[Saved data entries]
★ ★ ★

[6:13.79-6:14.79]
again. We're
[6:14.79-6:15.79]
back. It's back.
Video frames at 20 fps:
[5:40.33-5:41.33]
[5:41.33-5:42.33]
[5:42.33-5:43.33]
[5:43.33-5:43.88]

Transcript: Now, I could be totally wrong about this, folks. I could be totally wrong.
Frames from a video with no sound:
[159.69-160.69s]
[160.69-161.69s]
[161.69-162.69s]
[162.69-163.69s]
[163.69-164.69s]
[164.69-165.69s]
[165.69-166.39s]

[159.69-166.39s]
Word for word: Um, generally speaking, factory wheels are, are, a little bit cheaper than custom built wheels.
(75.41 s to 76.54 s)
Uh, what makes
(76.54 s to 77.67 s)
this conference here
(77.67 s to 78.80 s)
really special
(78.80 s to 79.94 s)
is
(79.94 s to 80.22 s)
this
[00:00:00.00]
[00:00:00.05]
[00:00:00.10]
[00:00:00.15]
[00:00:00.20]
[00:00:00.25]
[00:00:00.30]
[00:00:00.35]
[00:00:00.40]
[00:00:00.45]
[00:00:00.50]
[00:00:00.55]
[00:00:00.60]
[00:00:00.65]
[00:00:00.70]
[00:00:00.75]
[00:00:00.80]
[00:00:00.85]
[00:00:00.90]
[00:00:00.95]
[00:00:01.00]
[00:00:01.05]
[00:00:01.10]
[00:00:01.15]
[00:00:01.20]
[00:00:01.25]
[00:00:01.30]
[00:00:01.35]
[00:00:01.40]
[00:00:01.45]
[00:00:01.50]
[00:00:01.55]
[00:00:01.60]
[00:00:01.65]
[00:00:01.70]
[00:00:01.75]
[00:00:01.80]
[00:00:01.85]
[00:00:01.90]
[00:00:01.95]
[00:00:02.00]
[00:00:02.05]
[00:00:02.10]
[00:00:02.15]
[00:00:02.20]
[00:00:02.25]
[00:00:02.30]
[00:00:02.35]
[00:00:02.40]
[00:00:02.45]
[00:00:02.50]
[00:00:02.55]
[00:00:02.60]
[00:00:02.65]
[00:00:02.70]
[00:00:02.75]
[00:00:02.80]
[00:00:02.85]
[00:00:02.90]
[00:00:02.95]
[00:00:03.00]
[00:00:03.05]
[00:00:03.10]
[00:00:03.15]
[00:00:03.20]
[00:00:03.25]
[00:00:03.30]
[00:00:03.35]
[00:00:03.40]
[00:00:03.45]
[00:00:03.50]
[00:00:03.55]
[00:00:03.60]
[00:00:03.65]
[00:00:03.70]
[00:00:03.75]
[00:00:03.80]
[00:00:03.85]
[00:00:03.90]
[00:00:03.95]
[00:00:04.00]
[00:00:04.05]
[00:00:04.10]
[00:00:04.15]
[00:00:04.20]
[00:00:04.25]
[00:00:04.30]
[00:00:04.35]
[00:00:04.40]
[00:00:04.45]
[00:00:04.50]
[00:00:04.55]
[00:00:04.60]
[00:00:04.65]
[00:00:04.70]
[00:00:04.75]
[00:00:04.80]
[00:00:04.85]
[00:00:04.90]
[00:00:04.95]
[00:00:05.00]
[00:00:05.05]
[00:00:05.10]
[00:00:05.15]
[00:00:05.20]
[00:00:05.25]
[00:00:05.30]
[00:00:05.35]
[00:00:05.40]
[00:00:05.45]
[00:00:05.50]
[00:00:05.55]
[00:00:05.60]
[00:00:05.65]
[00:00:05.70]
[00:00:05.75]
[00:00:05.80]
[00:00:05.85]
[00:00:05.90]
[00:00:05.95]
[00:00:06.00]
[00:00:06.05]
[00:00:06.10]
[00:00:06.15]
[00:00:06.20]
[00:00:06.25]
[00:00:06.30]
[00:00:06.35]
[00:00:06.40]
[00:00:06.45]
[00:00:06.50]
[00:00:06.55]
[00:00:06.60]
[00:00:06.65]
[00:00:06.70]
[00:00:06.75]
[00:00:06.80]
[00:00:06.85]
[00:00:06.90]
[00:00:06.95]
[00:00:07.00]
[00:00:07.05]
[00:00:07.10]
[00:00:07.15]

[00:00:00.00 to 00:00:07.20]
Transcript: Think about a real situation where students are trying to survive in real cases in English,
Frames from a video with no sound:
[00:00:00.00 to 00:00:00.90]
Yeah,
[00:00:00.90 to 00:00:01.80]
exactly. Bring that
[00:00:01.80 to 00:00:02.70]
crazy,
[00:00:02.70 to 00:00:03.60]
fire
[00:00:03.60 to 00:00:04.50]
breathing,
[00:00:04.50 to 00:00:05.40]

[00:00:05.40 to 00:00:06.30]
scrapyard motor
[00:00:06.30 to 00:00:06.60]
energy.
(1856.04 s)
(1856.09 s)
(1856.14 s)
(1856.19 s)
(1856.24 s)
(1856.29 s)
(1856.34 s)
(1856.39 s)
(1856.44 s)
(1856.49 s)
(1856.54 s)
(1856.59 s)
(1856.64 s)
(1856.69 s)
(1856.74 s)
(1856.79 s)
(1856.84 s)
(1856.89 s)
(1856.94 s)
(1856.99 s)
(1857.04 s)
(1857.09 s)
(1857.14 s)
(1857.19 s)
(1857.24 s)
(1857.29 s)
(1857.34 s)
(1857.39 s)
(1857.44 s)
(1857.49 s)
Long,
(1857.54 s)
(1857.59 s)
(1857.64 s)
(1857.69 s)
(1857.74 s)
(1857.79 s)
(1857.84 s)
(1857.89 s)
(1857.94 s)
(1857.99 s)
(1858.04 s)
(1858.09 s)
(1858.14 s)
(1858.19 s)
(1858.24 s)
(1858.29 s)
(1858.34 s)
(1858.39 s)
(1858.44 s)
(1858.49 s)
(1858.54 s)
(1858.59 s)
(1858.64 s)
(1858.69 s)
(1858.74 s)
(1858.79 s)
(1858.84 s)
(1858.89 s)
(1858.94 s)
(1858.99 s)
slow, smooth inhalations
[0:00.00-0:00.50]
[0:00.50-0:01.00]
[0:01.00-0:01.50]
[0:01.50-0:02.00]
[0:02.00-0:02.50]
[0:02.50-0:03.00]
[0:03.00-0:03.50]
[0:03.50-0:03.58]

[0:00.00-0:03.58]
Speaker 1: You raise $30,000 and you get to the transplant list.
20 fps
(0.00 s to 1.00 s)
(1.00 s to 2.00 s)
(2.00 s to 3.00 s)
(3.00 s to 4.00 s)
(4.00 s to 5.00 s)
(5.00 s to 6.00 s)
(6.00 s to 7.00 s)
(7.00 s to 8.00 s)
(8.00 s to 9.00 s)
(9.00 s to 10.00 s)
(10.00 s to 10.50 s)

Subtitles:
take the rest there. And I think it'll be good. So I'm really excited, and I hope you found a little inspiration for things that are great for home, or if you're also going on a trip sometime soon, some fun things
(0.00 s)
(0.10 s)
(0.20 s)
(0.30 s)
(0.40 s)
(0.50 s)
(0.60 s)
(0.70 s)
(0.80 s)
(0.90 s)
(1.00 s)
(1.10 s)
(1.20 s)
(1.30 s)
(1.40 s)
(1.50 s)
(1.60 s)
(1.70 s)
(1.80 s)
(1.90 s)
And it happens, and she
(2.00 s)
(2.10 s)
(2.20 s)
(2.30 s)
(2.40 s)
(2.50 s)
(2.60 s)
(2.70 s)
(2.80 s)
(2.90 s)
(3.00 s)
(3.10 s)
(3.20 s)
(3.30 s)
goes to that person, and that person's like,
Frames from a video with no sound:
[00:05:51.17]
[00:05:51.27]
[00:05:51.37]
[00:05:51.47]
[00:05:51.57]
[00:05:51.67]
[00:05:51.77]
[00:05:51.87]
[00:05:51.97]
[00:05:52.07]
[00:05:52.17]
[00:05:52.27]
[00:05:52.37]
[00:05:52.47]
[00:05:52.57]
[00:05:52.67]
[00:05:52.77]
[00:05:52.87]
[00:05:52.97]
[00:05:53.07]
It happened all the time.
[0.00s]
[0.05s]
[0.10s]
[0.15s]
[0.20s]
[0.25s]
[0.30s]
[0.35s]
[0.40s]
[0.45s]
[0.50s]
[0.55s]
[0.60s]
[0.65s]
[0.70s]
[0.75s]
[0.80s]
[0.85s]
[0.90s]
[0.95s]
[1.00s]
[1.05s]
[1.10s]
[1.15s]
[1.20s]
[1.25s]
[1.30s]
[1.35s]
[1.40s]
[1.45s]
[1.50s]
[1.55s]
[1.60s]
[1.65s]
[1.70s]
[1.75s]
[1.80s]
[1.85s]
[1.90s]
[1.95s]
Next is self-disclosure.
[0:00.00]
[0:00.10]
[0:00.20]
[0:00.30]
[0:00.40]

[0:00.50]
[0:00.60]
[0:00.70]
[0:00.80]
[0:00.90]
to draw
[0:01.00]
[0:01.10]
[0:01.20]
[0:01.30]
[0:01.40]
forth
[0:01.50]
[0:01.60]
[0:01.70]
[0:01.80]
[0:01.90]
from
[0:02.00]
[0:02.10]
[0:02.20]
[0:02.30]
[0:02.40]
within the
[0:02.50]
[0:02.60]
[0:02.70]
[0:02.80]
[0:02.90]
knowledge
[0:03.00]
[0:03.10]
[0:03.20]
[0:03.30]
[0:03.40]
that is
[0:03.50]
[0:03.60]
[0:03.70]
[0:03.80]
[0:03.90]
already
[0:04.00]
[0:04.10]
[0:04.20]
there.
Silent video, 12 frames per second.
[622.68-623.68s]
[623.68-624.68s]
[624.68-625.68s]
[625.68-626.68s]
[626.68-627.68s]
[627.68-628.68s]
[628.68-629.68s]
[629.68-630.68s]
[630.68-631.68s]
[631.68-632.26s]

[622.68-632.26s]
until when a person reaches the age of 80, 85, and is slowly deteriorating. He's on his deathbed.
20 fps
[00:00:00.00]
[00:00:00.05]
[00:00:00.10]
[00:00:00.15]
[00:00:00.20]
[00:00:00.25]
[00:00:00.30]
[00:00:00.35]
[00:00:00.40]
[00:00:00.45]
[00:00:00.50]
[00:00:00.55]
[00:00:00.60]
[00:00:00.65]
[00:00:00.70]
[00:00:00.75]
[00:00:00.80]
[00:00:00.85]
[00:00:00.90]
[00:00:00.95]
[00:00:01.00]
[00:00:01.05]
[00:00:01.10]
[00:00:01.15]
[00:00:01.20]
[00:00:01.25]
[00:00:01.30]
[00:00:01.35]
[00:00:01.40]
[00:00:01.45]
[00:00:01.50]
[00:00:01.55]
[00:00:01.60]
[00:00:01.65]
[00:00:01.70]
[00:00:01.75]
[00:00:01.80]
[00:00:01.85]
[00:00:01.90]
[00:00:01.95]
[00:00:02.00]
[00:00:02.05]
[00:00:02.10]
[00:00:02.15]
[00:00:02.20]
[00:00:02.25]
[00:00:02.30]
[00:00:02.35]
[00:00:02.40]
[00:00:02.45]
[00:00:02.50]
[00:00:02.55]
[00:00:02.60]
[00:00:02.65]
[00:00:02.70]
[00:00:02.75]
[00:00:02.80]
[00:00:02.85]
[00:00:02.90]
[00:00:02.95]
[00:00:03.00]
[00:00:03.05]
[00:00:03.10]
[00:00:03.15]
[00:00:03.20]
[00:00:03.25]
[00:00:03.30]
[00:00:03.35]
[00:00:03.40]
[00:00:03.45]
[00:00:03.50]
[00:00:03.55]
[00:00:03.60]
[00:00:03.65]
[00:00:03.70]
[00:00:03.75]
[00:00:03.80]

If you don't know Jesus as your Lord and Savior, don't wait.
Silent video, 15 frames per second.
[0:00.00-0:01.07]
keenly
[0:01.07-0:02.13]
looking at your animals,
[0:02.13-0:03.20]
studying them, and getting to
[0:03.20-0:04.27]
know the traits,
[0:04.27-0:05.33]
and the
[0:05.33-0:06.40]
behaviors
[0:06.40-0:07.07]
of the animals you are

★ ★ ★

Search the entries for the string "Silent" and return each line where it turns up.

*Response area*
Silent video, 12 frames per second.
Silent video, 15 frames per second.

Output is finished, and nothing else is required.